Write out all of the data again, exactly as it reads.

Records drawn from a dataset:
··········
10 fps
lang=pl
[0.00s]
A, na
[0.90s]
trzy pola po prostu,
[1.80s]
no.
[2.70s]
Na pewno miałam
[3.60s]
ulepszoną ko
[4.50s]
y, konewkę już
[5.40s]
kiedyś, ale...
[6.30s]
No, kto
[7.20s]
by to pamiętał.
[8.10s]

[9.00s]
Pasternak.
··········
Answer to this exercise.
10 fps
lang=pl
[0.00s]
A, na
[0.90s]
trzy pola po prostu,
[1.80s]
no.
[2.70s]
Na pewno miałam
[3.60s]
ulepszoną ko
[4.50s]
y, konewkę już
[5.40s]
kiedyś, ale...
[6.30s]
No, kto
[7.20s]
by to pamiętał.
[8.10s]

[9.00s]
Pasternak.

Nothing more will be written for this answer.